**EXERCISE**:
Pictures stay out; everything else in the records below is copied exactly.

**SOURCE MATERIAL**:

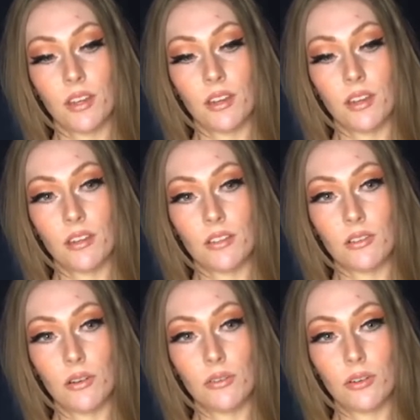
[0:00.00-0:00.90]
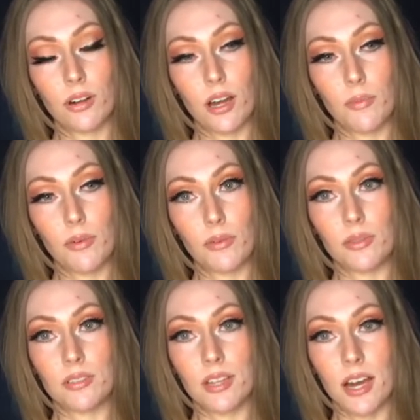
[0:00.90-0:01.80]
and this older couple
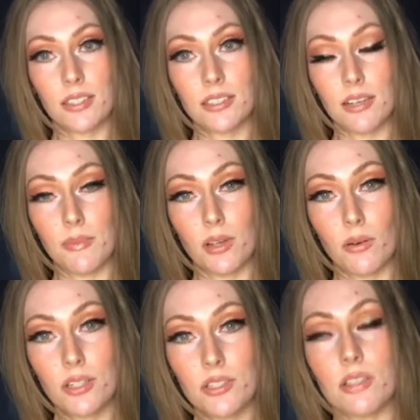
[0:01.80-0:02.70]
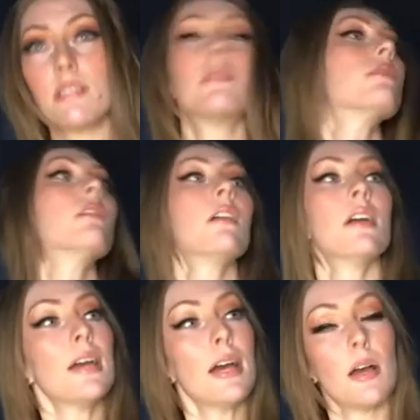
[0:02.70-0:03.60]
was asking me questions
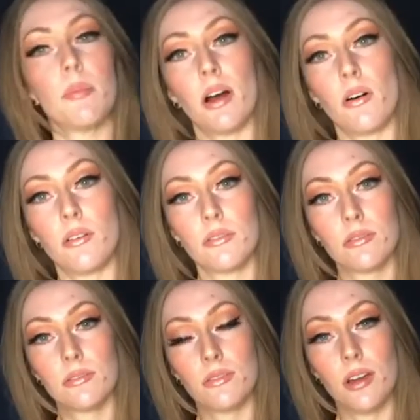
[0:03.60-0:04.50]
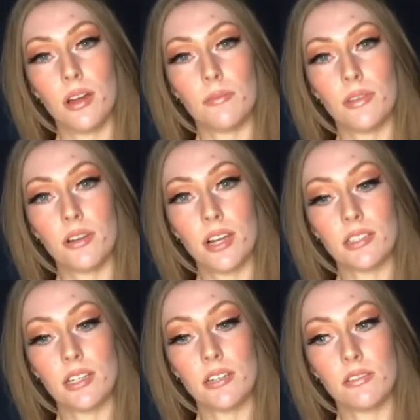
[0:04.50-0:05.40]
about their
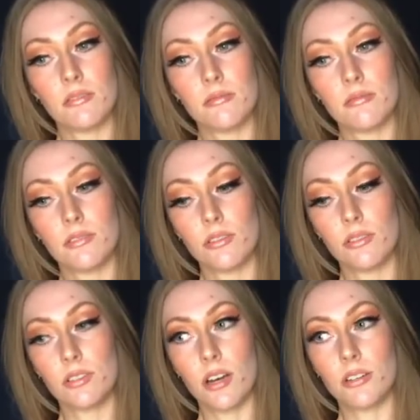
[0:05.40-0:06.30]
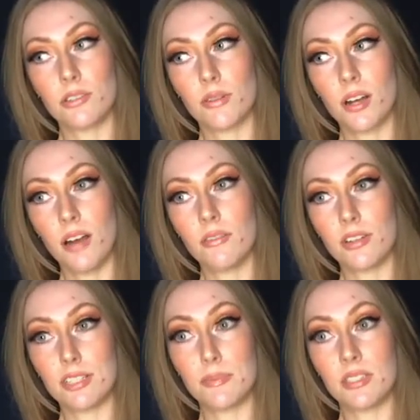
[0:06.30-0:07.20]
18-year-old daughter's
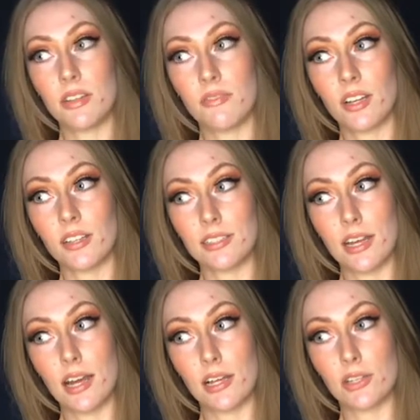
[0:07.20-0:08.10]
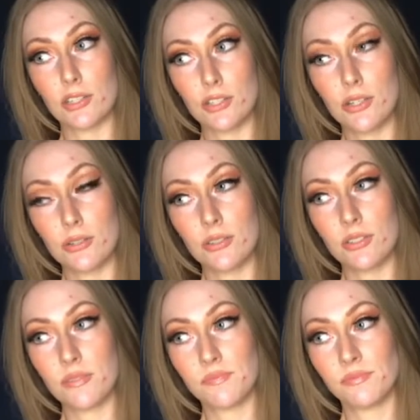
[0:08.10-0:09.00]
recovery, specifically tying her
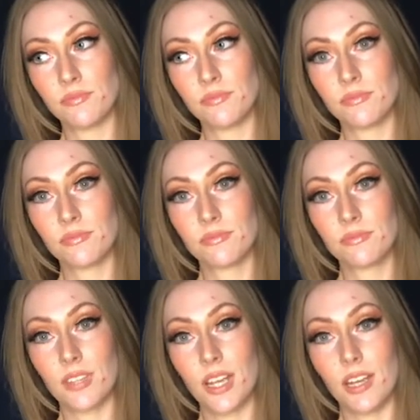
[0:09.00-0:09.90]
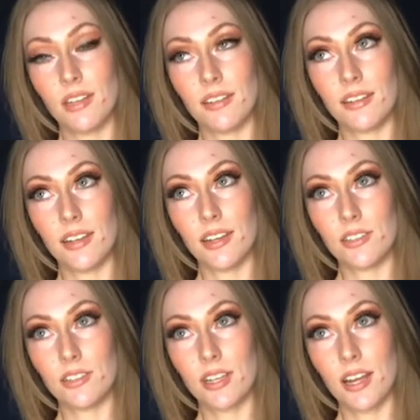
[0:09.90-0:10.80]
shoes. And it
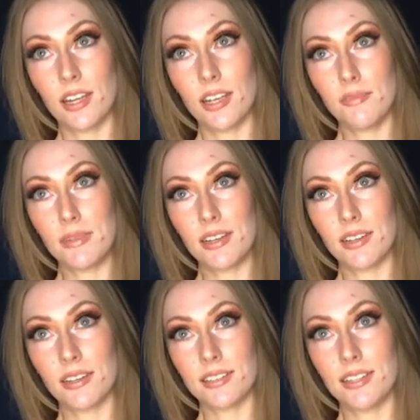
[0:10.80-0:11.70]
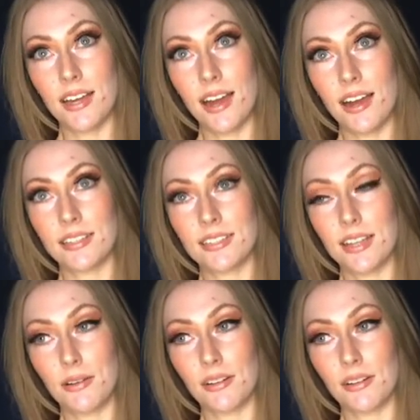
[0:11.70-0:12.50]
just kind of killed me because they were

**EXPECTED ANSWER**:
[0:00.00-0:00.90]
[0:00.90-0:01.80]
and this older couple
[0:01.80-0:02.70]
[0:02.70-0:03.60]
was asking me questions
[0:03.60-0:04.50]
[0:04.50-0:05.40]
about their
[0:05.40-0:06.30]
[0:06.30-0:07.20]
18-year-old daughter's
[0:07.20-0:08.10]
[0:08.10-0:09.00]
recovery, specifically tying her
[0:09.00-0:09.90]
[0:09.90-0:10.80]
shoes. And it
[0:10.80-0:11.70]
[0:11.70-0:12.50]
just kind of killed me because they were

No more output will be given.